• ABOUT THIS EXERCISE
Each entry is to be retyped exactly as it appears, and each image is to be dropped.

______________________________

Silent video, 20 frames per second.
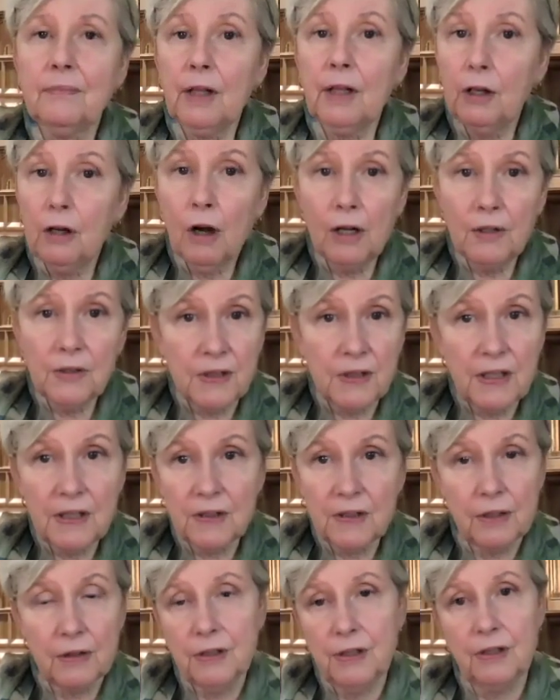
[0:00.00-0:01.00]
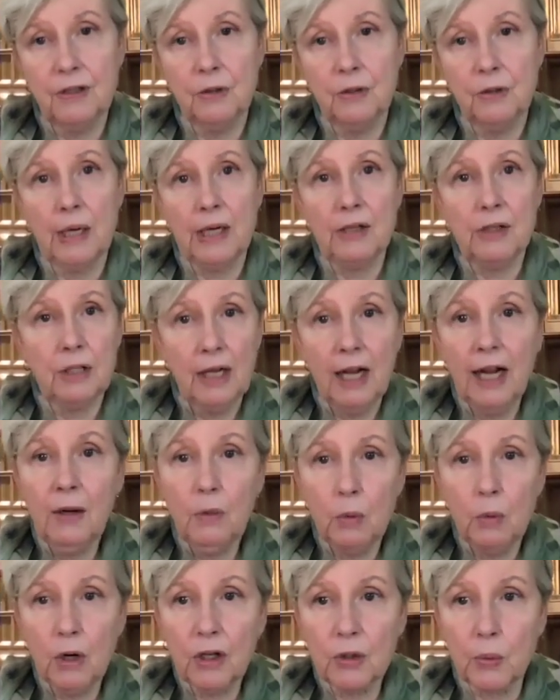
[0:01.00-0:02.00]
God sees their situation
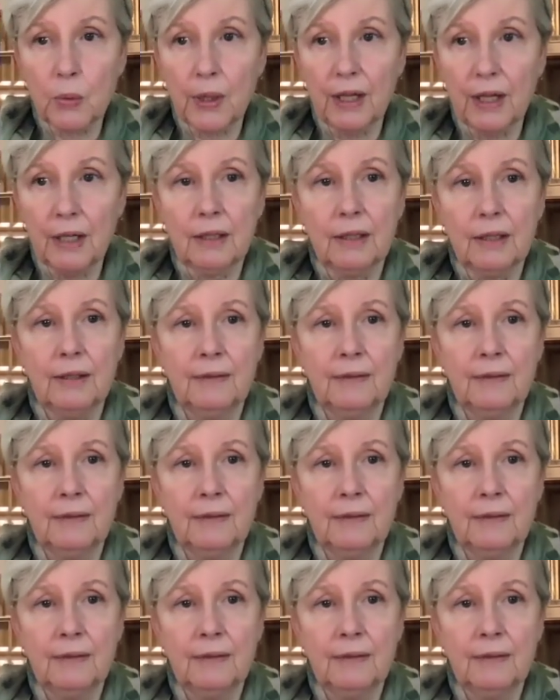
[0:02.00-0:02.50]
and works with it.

______________________________

• TASK RESULT
Silent video, 20 frames per second.
[0:00.00-0:01.00]
[0:01.00-0:02.00]
God sees their situation
[0:02.00-0:02.50]
and works with it.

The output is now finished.